GOAL OF THE EXERCISE:
Retype every line from the start of the data down to and including the line with "[4:19.47-4:20.47]". Skip the pictures.

RECORDS PROVIDED:
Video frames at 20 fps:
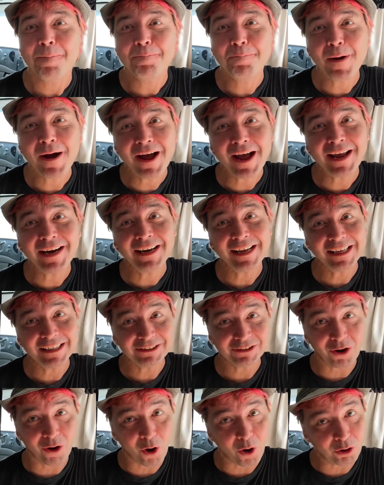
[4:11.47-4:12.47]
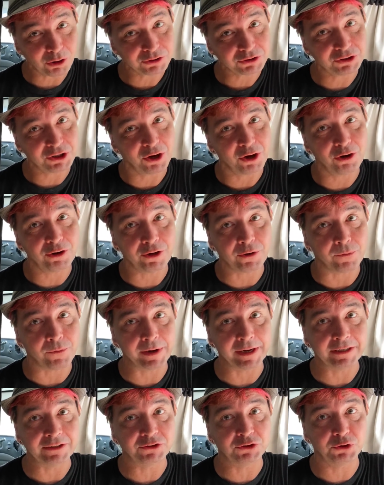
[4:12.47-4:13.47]
but it's also
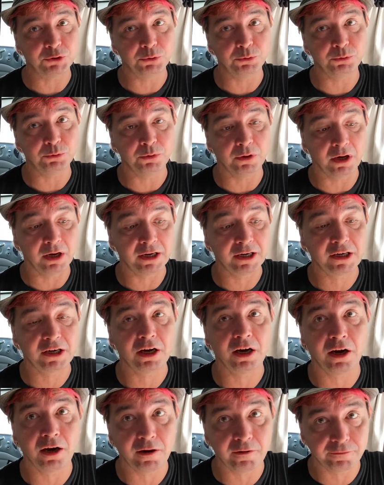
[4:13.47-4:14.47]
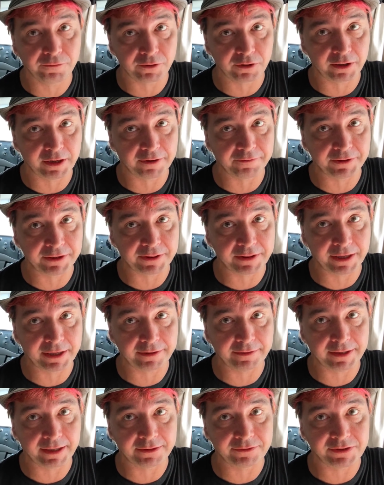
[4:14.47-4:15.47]
going to cover
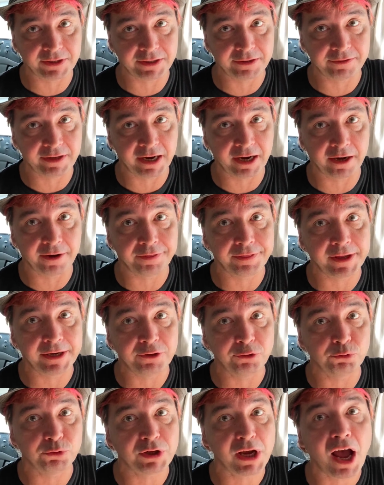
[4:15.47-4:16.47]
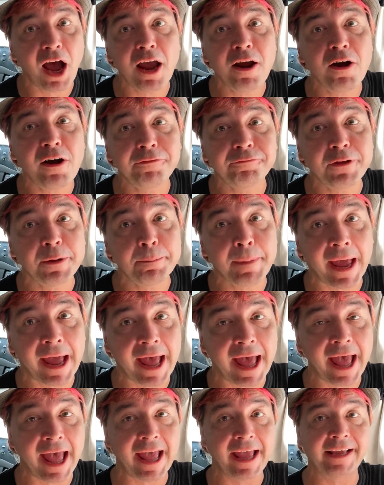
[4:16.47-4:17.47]
everything that's in there. Then you tie off the
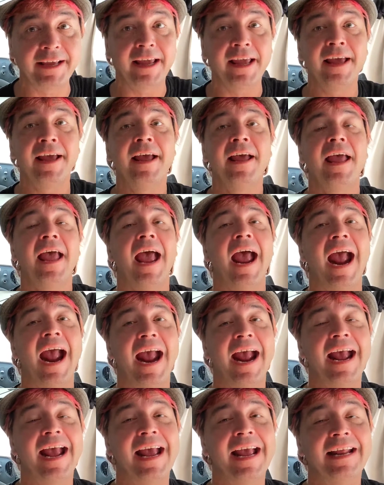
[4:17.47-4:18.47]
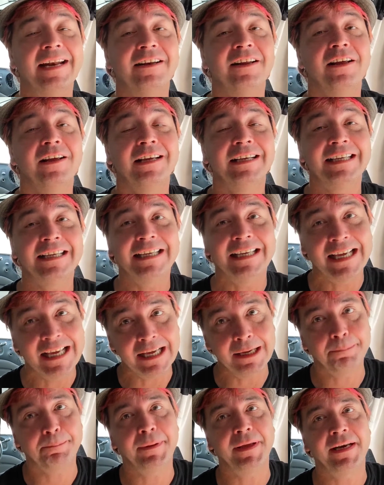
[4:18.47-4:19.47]
bag and
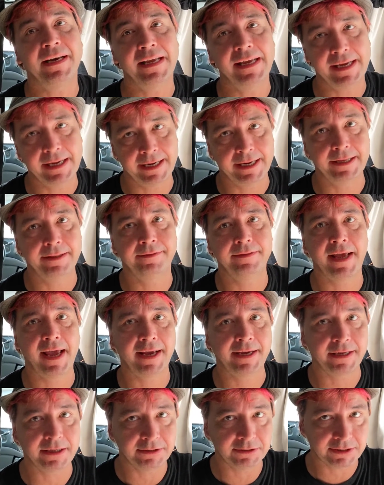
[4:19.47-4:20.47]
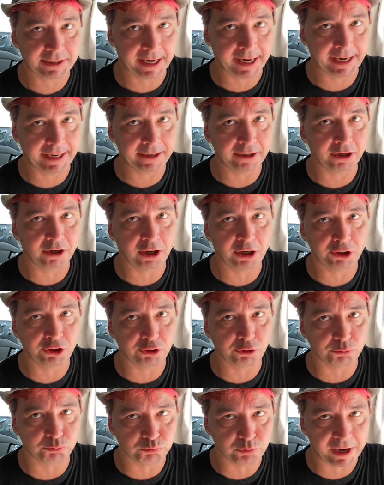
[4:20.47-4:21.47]
keep it in that container and
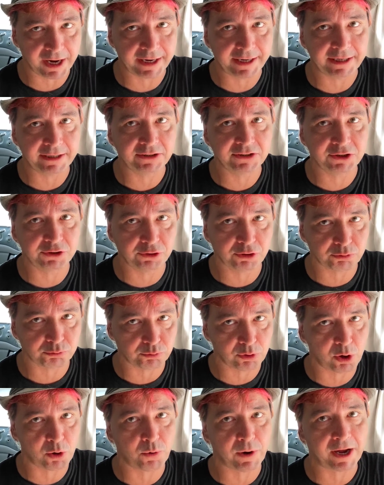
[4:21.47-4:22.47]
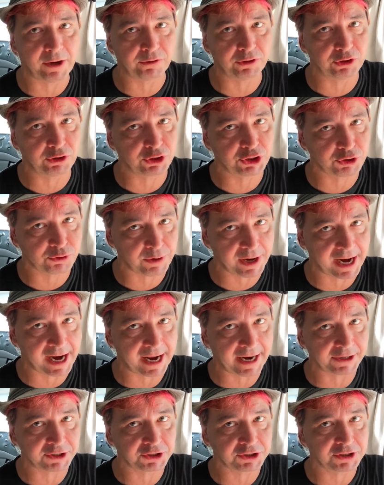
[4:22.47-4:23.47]
you're ready to throw out your
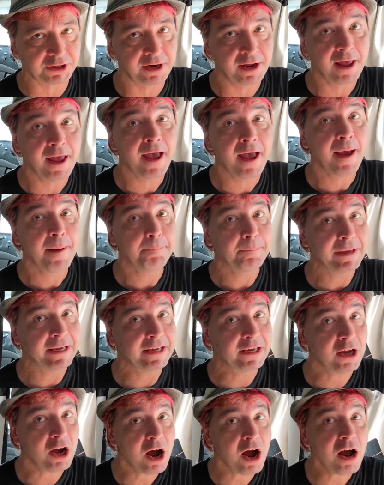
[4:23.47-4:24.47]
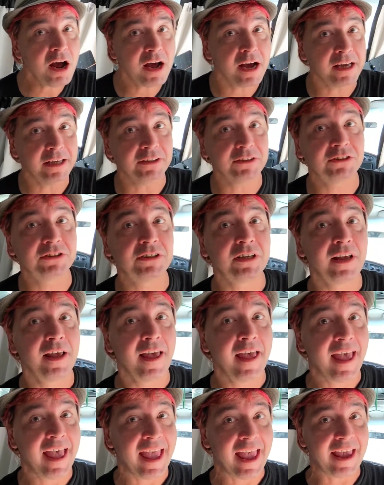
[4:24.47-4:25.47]
trash. Because
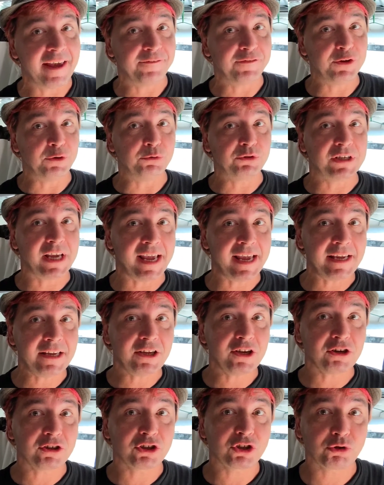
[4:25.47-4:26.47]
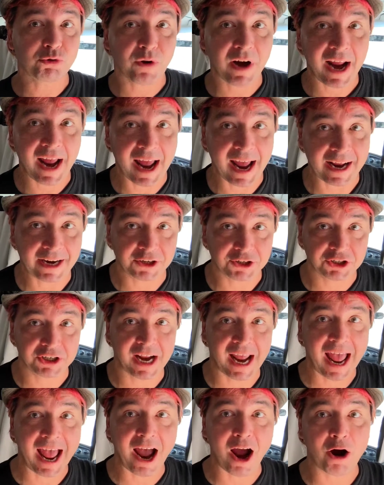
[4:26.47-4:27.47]
if you take your trash
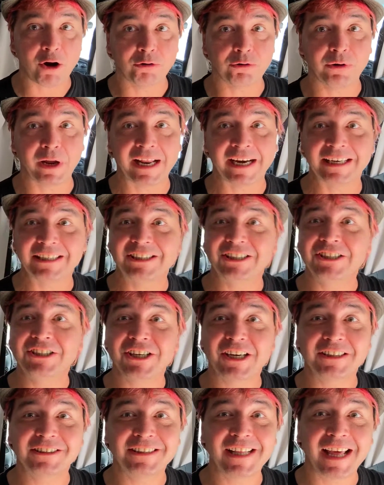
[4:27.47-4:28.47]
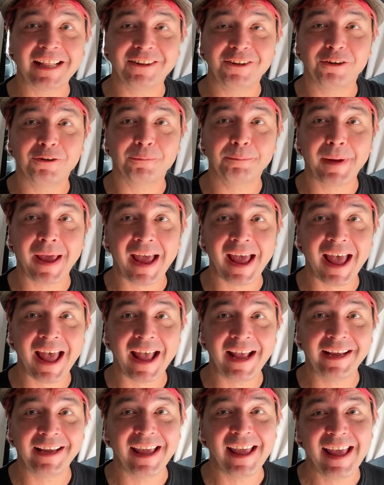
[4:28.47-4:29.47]
out and it's just that little
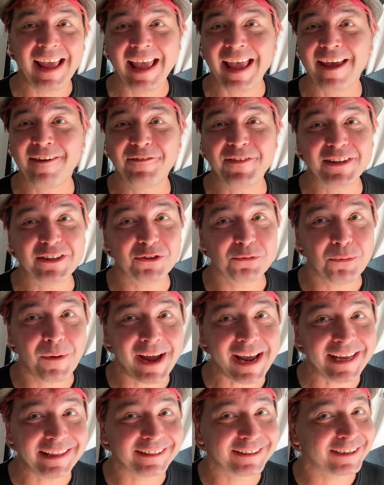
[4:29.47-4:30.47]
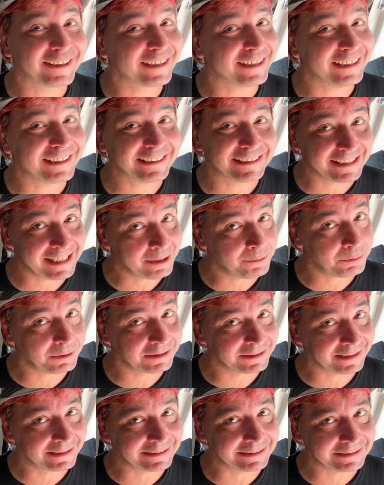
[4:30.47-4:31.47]
bag, if it's white, they're going to see
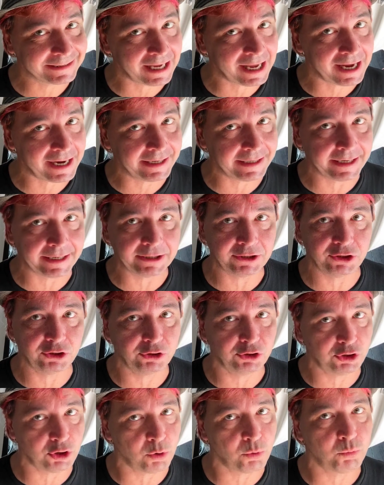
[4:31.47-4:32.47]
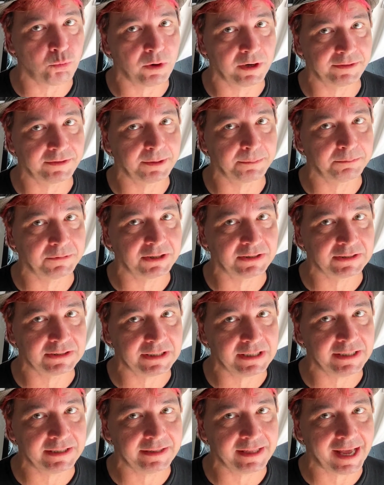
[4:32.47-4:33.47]
what's inside it. You don't want them to
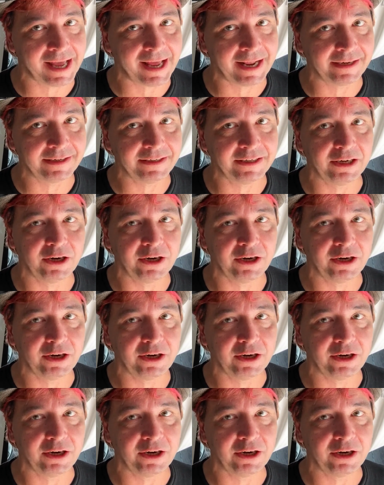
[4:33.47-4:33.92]
see that,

RESPONSE TO THIS TASK:
Video frames at 20 fps:
[4:11.47-4:12.47]
[4:12.47-4:13.47]
but it's also
[4:13.47-4:14.47]
[4:14.47-4:15.47]
going to cover
[4:15.47-4:16.47]
[4:16.47-4:17.47]
everything that's in there. Then you tie off the
[4:17.47-4:18.47]
[4:18.47-4:19.47]
bag and
[4:19.47-4:20.47]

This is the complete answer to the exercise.